Le bien commun est une valeur qui est au cœur du projet européen. Elle a été le moteur de l’intégration européenne depuis ses tout débuts. Et c’est exactement ce que menacent des intérêts particuliers, généralement inspirés par l’égoïsme national.
Le système nous met dans une bataille inégale entre les forts et les faibles. Dans ce jeu, il y a de la place pour les plus grands pays qui ont une énorme puissance économique, ainsi que pour les petits et moyens pays qui sont privés de cette richesse. Les plus forts obtiennent la domination politique et économique ; ces derniers sont condamnés au clientélisme politique et économique.
Pour tous, le bien commun est une catégorie de plus en plus abstraite. La solidarité européenne devient un concept ouvert qui se réduit à promouvoir l’acceptation des diktats réels du plus fort.
Disons-le haut et fort : l’ordre de l’Union européenne ne nous protège pas suffisamment de l’impérialisme extérieur. En fait, c’est tout le contraire : les institutions et les actions de l’UE, si elles ne sont pas exemptes de la tentation de dominer les plus faibles, restent exposées à l’infiltration de l’impérialisme russe.
Par conséquent, j’appelle tous les dirigeants européens à trouver le courage de penser en catégories adaptées à l’époque dans laquelle nous vivons. Et nous vivons à un tournant. La Russie impériale peut être vaincue grâce à l’Ukraine et à notre soutien. La victoire dans cette guerre n’est qu’une question de cohérence et de détermination.
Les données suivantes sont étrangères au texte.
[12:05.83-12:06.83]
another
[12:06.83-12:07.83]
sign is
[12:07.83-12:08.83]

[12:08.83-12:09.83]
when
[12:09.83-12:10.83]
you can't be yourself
Grâce à la fourniture d’armements à une échelle qui, à en juger par les possibilités dont dispose l’Occident, est encore relativement faible, l’Ukraine a commencé à changer la trajectoire de cette guerre.
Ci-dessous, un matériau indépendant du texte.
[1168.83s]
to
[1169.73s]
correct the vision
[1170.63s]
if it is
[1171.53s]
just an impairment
La Russie attaque constamment, répand la destruction et la mort, commet des crimes de guerre odieux, mais elle n’a pas brisé le moral des Ukrainiens depuis près de six mois. Au contraire, le moral de l’armée russe est – comme l’indiquent les informations du renseignement – de plus en plus faible. L’armée subit de lourdes pertes. Les stocks d’armes et d’autres équipements ne sont pas inépuisables et leur production dans des industries sanctionnées deviendra de plus en plus difficile.
Nous devons donc soutenir l’Ukraine dans sa lutte pour reconquérir les territoires qui lui ont été enlevés et forcer la Russie à battre en retraite. Ce n’est qu’alors qu’un véritable dialogue et une véritable fin à cette guerre seront possibles – et pas seulement une pause temporaire pour empêcher de nouvelles agressions. Seule une telle fin signifiera notre victoire.
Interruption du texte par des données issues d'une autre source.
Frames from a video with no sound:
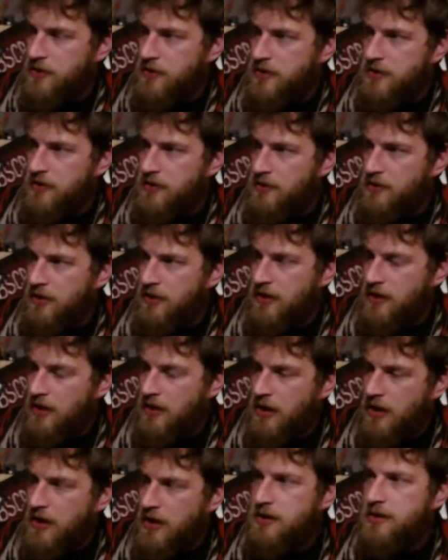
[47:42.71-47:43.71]
shield
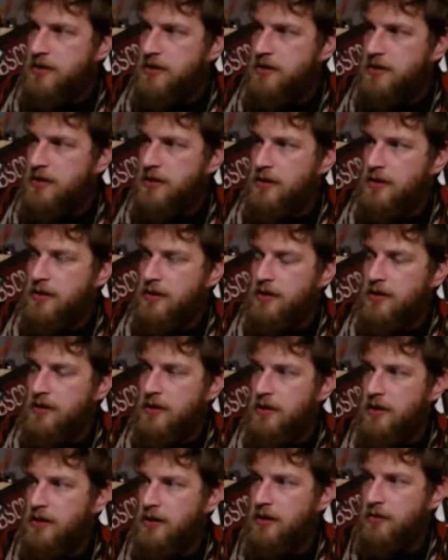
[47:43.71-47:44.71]
tonight
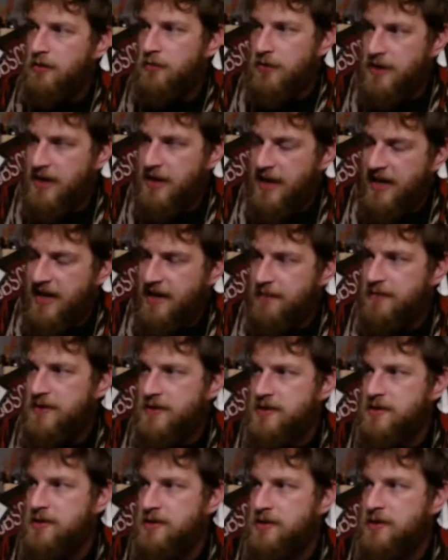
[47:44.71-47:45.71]
with
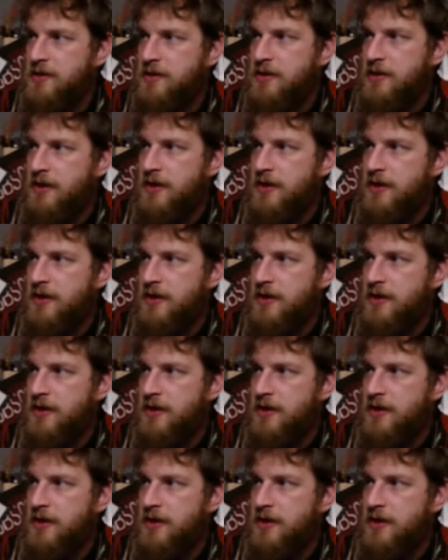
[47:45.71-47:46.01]
canvas.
Nous devons également vaincre la menace de l’impérialisme au sein de l’UE. Nous avons besoin d’une profonde réforme qui replacerait le bien commun et l’égalité au sommet des principes de l’Union. Cela ne fonctionnera pas sans changer l’optique. L’orientation et les priorités de l’action de l’Union doivent être décidées par les États membres, et non par les institutions de l’UE, puisque ce sont des institutions qui ont été créées pour les États et non l’inverse.
La base de la coopération doit toujours être le développement du consensus au lieu de la domination du plus fort sur les autres. Les circonstances d’aujourd’hui nous obligent à penser dans un cadre différent. Nous devons avoir le courage d’admettre que l’UE n’a pas agi comme elle le devrait, ni par rapport à la crise pandémique ni par rapport à la guerre en cours.
Cependant, le problème n’est pas que nous avançons trop lentement sur la voie de l’intégration, et c’est pourquoi nous devons accélérer ce processus rapidement. Le problème est que ce chemin en tant que tel n’est pas correct. Au lieu de faire deux pas en avant, il est parfois bon de prendre du recul et de regarder une chose particulière de loin.
La perspective d’un retour aux principes sur lesquels repose l’Union européenne semble la plus claire. Cependant, le but n’est pas de les affaiblir, mais plutôt de les renforcer.
L’Europe a plus que jamais besoin d’espoir. Et l’espoir ne peut être trouvé que dans un retour aux principes, pas dans le renforcement de la superstructure institutionnelle.